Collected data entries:

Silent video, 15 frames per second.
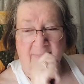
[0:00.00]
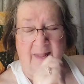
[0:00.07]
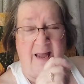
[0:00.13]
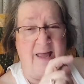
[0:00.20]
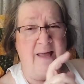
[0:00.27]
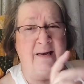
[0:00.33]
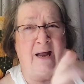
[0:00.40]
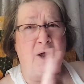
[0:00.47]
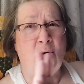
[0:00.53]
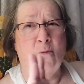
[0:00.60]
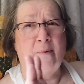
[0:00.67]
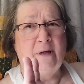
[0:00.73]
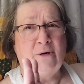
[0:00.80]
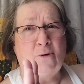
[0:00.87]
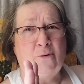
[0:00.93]
and I hope
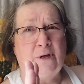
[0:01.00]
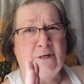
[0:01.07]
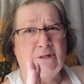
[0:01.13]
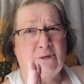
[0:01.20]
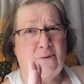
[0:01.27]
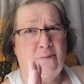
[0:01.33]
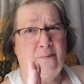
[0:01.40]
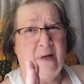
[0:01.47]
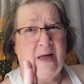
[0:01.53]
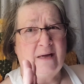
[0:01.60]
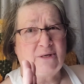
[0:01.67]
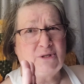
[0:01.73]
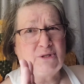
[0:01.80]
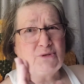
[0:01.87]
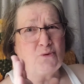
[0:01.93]
I don't get the
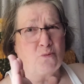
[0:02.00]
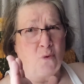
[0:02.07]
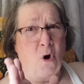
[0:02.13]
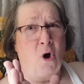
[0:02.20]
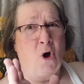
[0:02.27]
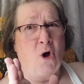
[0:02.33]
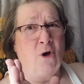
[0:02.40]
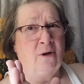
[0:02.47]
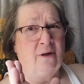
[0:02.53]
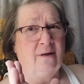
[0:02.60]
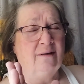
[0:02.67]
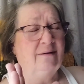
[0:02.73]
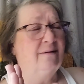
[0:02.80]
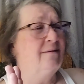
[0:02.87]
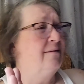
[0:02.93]
facts wrong,
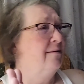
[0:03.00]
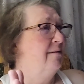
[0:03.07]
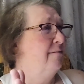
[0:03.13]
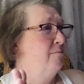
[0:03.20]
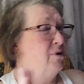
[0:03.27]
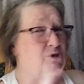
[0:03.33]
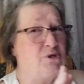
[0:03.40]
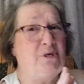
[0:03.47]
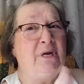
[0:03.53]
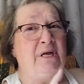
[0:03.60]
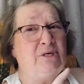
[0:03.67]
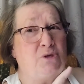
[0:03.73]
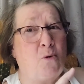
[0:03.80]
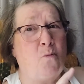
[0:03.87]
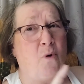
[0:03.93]
but you
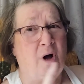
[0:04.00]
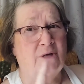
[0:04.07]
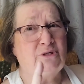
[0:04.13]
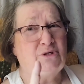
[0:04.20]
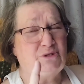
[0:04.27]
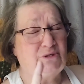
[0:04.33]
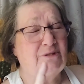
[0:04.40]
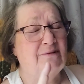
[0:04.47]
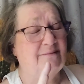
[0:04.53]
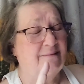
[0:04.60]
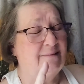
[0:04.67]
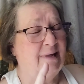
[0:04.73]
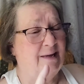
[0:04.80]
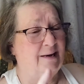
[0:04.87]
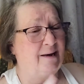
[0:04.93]
need to watch
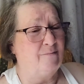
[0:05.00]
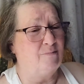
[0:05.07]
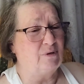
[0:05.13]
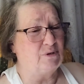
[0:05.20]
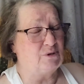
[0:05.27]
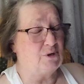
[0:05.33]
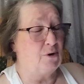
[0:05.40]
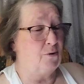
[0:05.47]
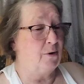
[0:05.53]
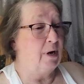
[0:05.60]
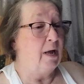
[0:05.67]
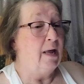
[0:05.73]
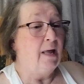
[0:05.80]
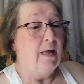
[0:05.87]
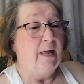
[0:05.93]
that episode.
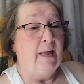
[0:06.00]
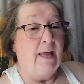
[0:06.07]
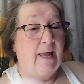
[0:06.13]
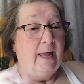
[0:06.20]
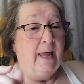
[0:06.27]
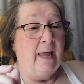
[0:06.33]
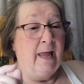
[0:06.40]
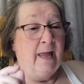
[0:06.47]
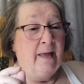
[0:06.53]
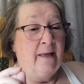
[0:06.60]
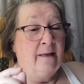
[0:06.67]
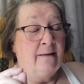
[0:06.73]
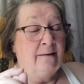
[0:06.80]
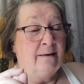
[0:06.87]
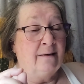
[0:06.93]

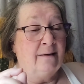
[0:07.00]
And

# Task description
Without including any images, output the data exactly as given.

# Solution
Silent video, 15 frames per second.
[0:00.00]
[0:00.07]
[0:00.13]
[0:00.20]
[0:00.27]
[0:00.33]
[0:00.40]
[0:00.47]
[0:00.53]
[0:00.60]
[0:00.67]
[0:00.73]
[0:00.80]
[0:00.87]
[0:00.93]
and I hope
[0:01.00]
[0:01.07]
[0:01.13]
[0:01.20]
[0:01.27]
[0:01.33]
[0:01.40]
[0:01.47]
[0:01.53]
[0:01.60]
[0:01.67]
[0:01.73]
[0:01.80]
[0:01.87]
[0:01.93]
I don't get the
[0:02.00]
[0:02.07]
[0:02.13]
[0:02.20]
[0:02.27]
[0:02.33]
[0:02.40]
[0:02.47]
[0:02.53]
[0:02.60]
[0:02.67]
[0:02.73]
[0:02.80]
[0:02.87]
[0:02.93]
facts wrong,
[0:03.00]
[0:03.07]
[0:03.13]
[0:03.20]
[0:03.27]
[0:03.33]
[0:03.40]
[0:03.47]
[0:03.53]
[0:03.60]
[0:03.67]
[0:03.73]
[0:03.80]
[0:03.87]
[0:03.93]
but you
[0:04.00]
[0:04.07]
[0:04.13]
[0:04.20]
[0:04.27]
[0:04.33]
[0:04.40]
[0:04.47]
[0:04.53]
[0:04.60]
[0:04.67]
[0:04.73]
[0:04.80]
[0:04.87]
[0:04.93]
need to watch
[0:05.00]
[0:05.07]
[0:05.13]
[0:05.20]
[0:05.27]
[0:05.33]
[0:05.40]
[0:05.47]
[0:05.53]
[0:05.60]
[0:05.67]
[0:05.73]
[0:05.80]
[0:05.87]
[0:05.93]
that episode.
[0:06.00]
[0:06.07]
[0:06.13]
[0:06.20]
[0:06.27]
[0:06.33]
[0:06.40]
[0:06.47]
[0:06.53]
[0:06.60]
[0:06.67]
[0:06.73]
[0:06.80]
[0:06.87]
[0:06.93]

[0:07.00]
And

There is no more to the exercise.